The answer must be an exact copy of the lines from the one with "[1:13:22.17-1:13:23.17]" through the final line of the records below, with no pictures.

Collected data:
☆ ☆ ☆ ☆ ☆ ☆ ☆
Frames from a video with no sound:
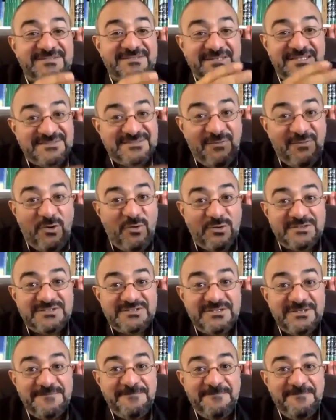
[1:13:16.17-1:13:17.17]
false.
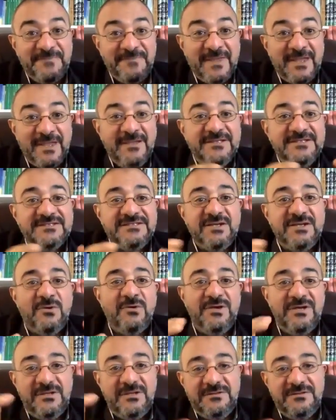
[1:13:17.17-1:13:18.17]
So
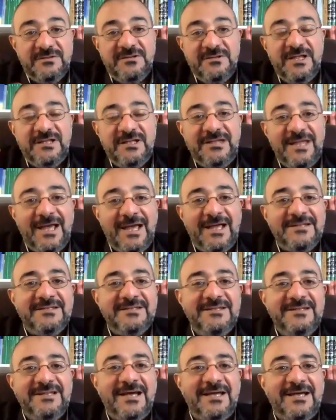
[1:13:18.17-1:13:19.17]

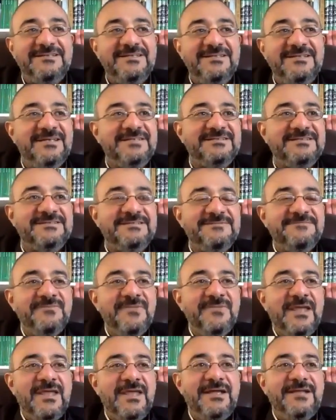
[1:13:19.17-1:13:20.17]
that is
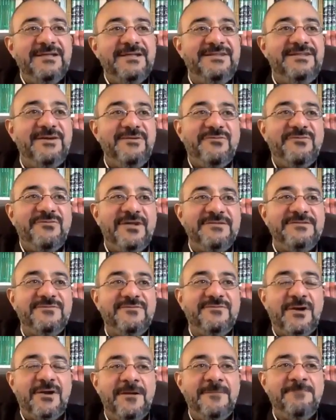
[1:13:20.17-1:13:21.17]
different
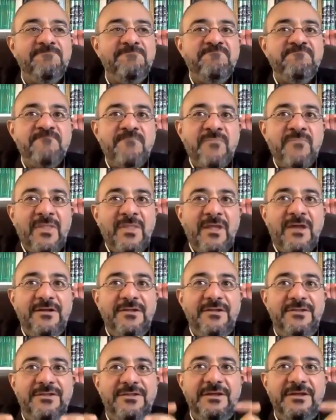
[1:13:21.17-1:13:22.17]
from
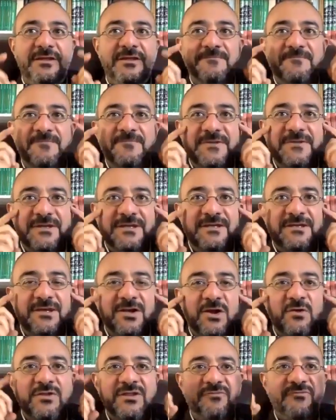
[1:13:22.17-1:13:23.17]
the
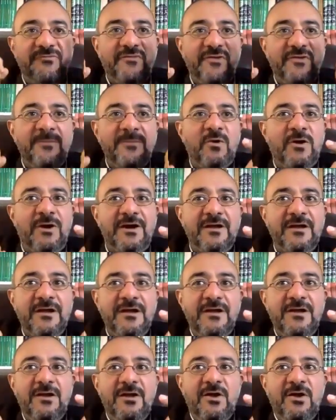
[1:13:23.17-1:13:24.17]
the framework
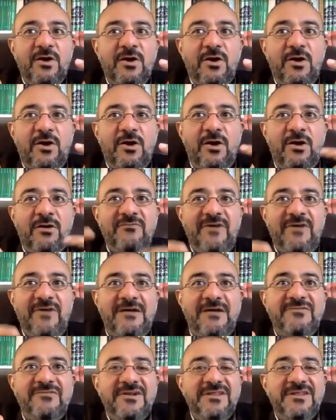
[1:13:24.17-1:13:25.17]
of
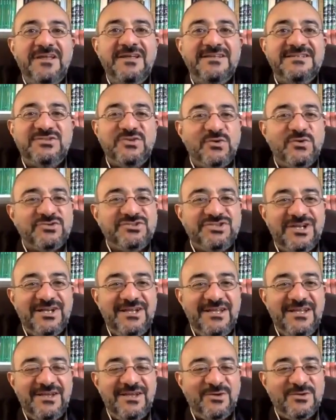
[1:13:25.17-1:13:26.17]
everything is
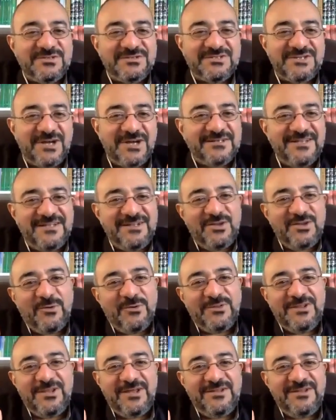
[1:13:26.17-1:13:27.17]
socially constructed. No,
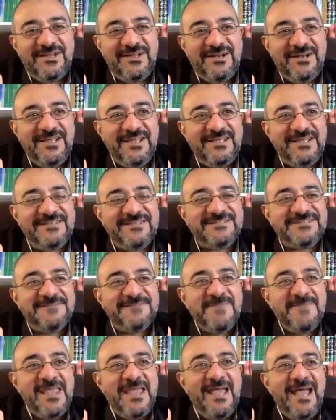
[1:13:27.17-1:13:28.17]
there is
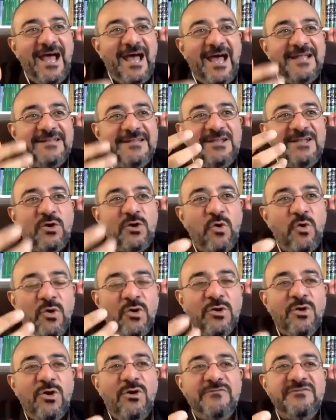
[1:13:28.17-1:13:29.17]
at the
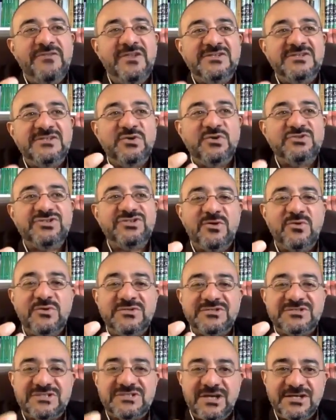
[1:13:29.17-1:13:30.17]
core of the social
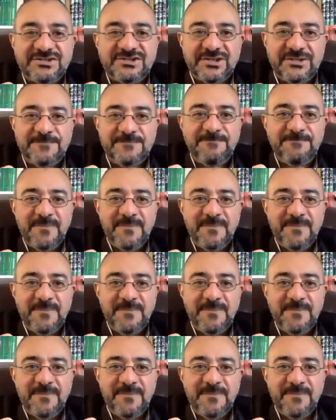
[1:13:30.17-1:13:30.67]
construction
☆ ☆ ☆ ☆ ☆ ☆ ☆
**RESPONSE AREA:**
[1:13:22.17-1:13:23.17]
the
[1:13:23.17-1:13:24.17]
the framework
[1:13:24.17-1:13:25.17]
of
[1:13:25.17-1:13:26.17]
everything is
[1:13:26.17-1:13:27.17]
socially constructed. No,
[1:13:27.17-1:13:28.17]
there is
[1:13:28.17-1:13:29.17]
at the
[1:13:29.17-1:13:30.17]
core of the social
[1:13:30.17-1:13:30.67]
construction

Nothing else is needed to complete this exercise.